Der Bundestag verweigert die Neuauszählung der Bundestagswahl – trotz hauchdünnem Ergebnis. Das BSW spricht von Machtmissbrauch, die Mehrheit von Ordnungsgemäßheit. Wer kontrolliert die Wahl, wenn die Gewählten sich selbst prüfen?

picture alliance/dpa | Fabian Sommer
Plenarsitzung Deutscher Bundestag, u.a. Abstimmung zur Neuauszählung der Bundestagswahl, Berlin am 18. Dezember 2025

Es wurden keine Fehler gemacht. Johannes Fechner, der Justiziar der SPD-Fraktion, betont: „Es gab keine Wahlfehler, es gab keine Zählfehler, die eine Neuauszählung begründen könnten.“ Die Ergebnisse seien bei Bedarf längst korrigiert worden. Das BSW, das bei der letzten Bundestagswahl 4,981 Prozent geholt und damit denkbar knapp den Einzug in den Bundestag verpasste, hatte beim Wahlprüfungsausschuss des Bundestags eine Neuauszählung der Stimmen gefordert. Bereits am 22. April hatte der Verfahrensbevollmächtigte der Partei Einspruch gegen die Gültigkeit der Wahl eingelegt.

Am Donnerstagabend schmetterte das Parlament im Plenum den Vorstoß ab. Der BSW-Parteivorsitzende Fabio De Masi sagte, dass Deutschland womöglich einen Kanzler ohne legitime Mehrheit habe. Die Bedenken nahmen CDU/CSU, SPD, Grüne und Linke nicht ernst. Dabei hatte eine ähnliche Arroganz bereits bei der berüchtigten Berliner „Pannenwahl“ geherrscht, als trotz auffälliger Probleme am Wahltag mehrfach kolportiert wurde, die Zustände hätten die Wahl nicht berührt. Dass es eben keine „Pannenwahl“ war, sondern es Ungereimtheiten, Verwechslungen, Ungenauigkeiten und zuletzt auch Manipulationen gab, hat TE damals dokumentiert.

Sahra Wagenknecht hatte wie ihre Parteikollegen dieses Ergebnis bereits vor der Ablehnung erwartet. Sie sprach von einer „Blamage“ für den Bundestag. „Dass bei einer Wahlprüfung Abgeordnete Richter in eigener Sache sind und dies schamlos ausnutzen, kennt man sonst nur aus einer Bananenrepublik“, so die BSW-Gründerin.

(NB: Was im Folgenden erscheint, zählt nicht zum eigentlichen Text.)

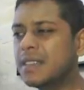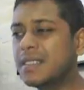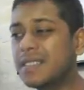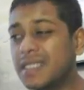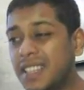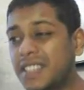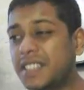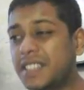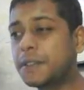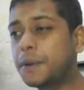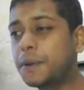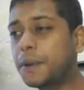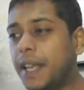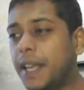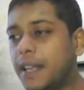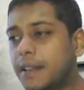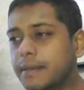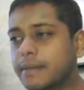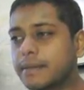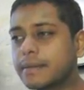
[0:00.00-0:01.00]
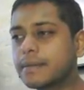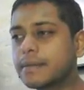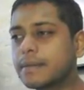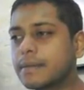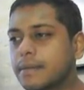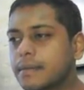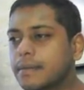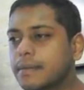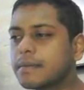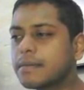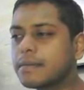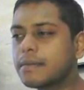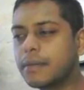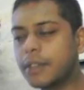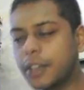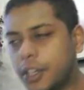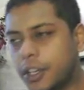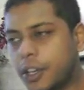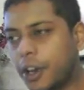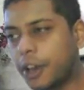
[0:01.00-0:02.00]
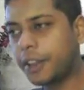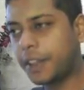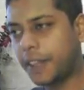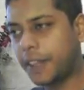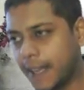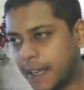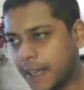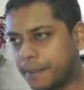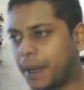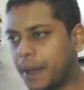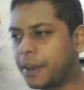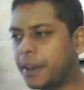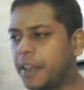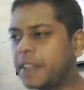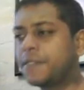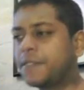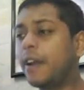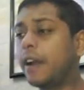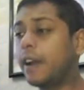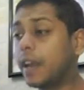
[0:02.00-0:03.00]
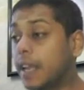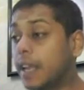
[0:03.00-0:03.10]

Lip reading: this tweet, you got to think about it. It's very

Zuvor hatte der Wahlprüfungsausschuss mit großer Mehrheit zugestimmt, den Einspruch des BSW abzuweisen – der Bundestag schloss sich der Ansicht lediglich an und bildete die dortigen Mehrheiten ab.

Nach Ansicht der Ausschussmehrheit seien die Voraussetzungen für eine Neuauszählung nicht erfüllt. Eine solche sei nur bei „konkreten und substantiierten“ Hinweisen auf Wahlfehler geboten, die das Mandat beeinflussen könnten. Neuerlich wird also das Argument der „Mandatsrelevanz“ ins Feld geführt. In der Begründung hieß es, dass statistische Anomalien allein kein Beweis für einen Wahlfehler seien. Das bestehende System aus Vorprüfung und amtlicher Feststellung sei ausreichend, um die Richtigkeit der Wahl zu garantieren. Sämtliche „demokratische“ Parteien – einschließlich der Linkspartei, der alten politischen Heimat Wagenknechts – wehrten sich gegen die Neuauszählung.

Die einzige Ausnahme war die AfD – vermutlich nicht zuletzt von der Erfahrung von 2013 geprägt, als die Partei knapp den Einzug in den Bundestag verpasste. Die Fraktion empfahl, dem Einspruch des BSW stattzugeben und eine unverzügliche Neuauszählung aller Stimmzettel anzuordnen. Sie verwies auf fast 23.000 Bürger-E-Mails, die Zweifel an der Korrektheit der Auszählung äußern. Das Vertrauen in die demokratische Legitimation sei bereits beschädigt. Angesichts des extrem knappen Ergebnisses dürften die Anforderungen an die Beweislast der Einspruchsführer nicht überspannt werden, um die richtige Zusammensetzung des Parlaments zu gewährleisten.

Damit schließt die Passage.